UL

Ulta Beauty, Inc. stock research

Aug 3, 2024

FY2024 Q2

Ulta Beauty (ULTA) Gross Margin — Quarter Ended Aug 3, 2024

Revenue was higher than the prior quarter and the same quarter last year, while gross profit was lower than the prior quarter and the year-ago quarter. Cost of revenue increased relative to both comparison periods, resulting in gross margin that weakened versus the prior quarter and the year-ago quarter.

Gross margin takeaway

Quarter ended Aug 3, 2024 · FY2024 Q2

Revenue was higher than the prior quarter and the same quarter last year, while gross profit was lower than the prior quarter and the year-ago quarter. Cost of revenue increased relative to both comparison periods, resulting in gross margin that weakened versus the prior quarter and the year-ago quarter.

  • The strongest observable margin driver is the relationship between revenue growth and cost of revenue growth; revenue increased from the year-ago quarter, but cost of revenue rose more, compressing gross profit. This imbalance is the primary factor behind the gross margin decline.
  • Compared with the immediately preceding quarter, revenue was lower and cost of revenue was lower, but the decline in gross profit was proportionally larger, leading to a weakened gross margin. Versus the same quarter one year earlier, revenue was higher, yet higher cost of revenue outpaced revenue growth, resulting in a lower gross profit and a weakened gross margin.

Gross margin snapshot

The selected quarter's reported revenue, gross profit, direct costs, and margin comparisons.

Gross margin

38.3%

Gross profit

$978.2M

Revenue

$2.6B

Cost of revenue

$1.6B

Quarter-over-quarter change

-0.9 pts

Year-over-year change

-0.9 pts

Quarterly gross margin trend

A four-quarter view of the revenue and direct-cost bridge behind gross margin.

PeriodRevenueGross profitCost of revenueGross margin
Oct 28, 2023$2.5B$992.1M$1.5B39.9%
Feb 3, 2024$3.6B$1.3B$2.2B37.7%
May 4, 2024$2.7B$1.1B$1.7B39.2%
Aug 3, 2024$2.6B$978.2M$1.6B38.3%

Quarterly comparisons

Compare the selected margin with the preceding quarter and the same fiscal quarter one year earlier.

Previous-quarter change

May 4, 2024

-0.9 pts

Year-over-year change

Jul 29, 2023

-0.9 pts

What the margin says

Filing-constrained interpretation of margin direction, comparisons, and what to monitor next.

The strongest observable margin driver is the relationship between revenue growth and cost of revenue growth; revenue increased from the year-ago quarter, but cost of revenue rose more, compressing gross profit. This imbalance is the primary factor behind the gross margin decline.

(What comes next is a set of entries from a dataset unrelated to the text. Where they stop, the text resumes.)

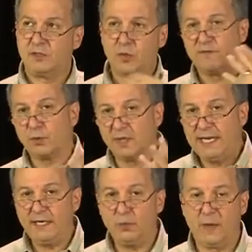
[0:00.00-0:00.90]
In sort of a
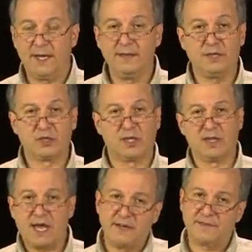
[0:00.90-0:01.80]
related way, there's a
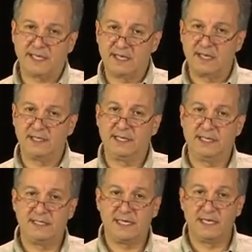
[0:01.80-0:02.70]
lot of technology
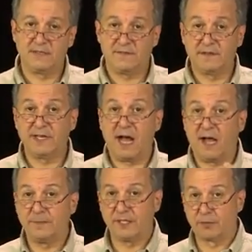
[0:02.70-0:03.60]
these days involving
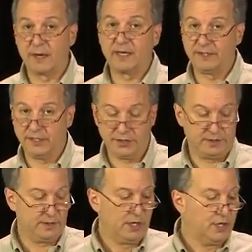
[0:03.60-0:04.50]
object recognition.
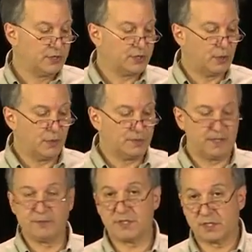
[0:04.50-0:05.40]
So
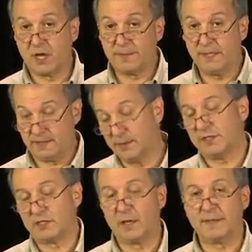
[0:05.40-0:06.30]
there is this company,
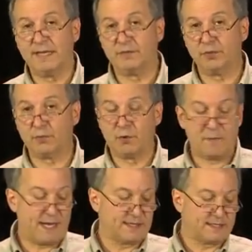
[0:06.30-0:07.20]
Evolution
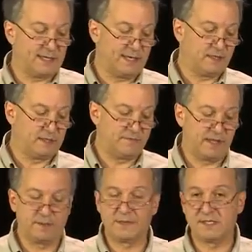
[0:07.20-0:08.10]
Robotics, that had
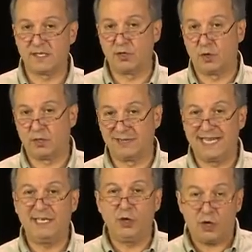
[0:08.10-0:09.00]
developed this thing called
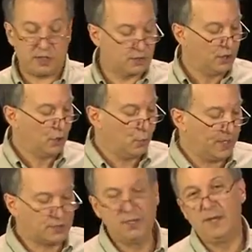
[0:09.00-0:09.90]
Lane Hawk,
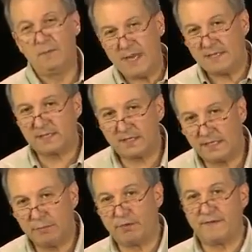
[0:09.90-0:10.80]
which
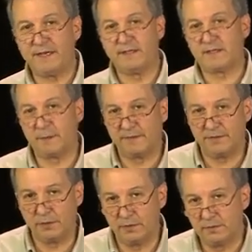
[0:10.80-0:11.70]
basically prevented some of
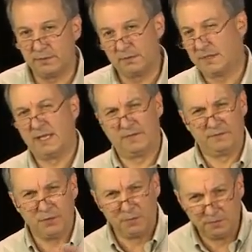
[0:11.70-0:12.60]
you, none
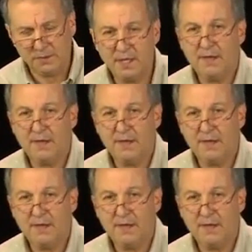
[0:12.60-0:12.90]
of you,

Compared with the immediately preceding quarter, revenue was lower and cost of revenue was lower, but the decline in gross profit was proportionally larger, leading to a weakened gross margin. Versus the same quarter one year earlier, revenue was higher, yet higher cost of revenue outpaced revenue growth, resulting in a lower gross profit and a weakened gross margin.

Monitor the trajectory of cost of revenue relative to revenue, as the current period shows a faster increase in cost of revenue compared to the year-ago quarter.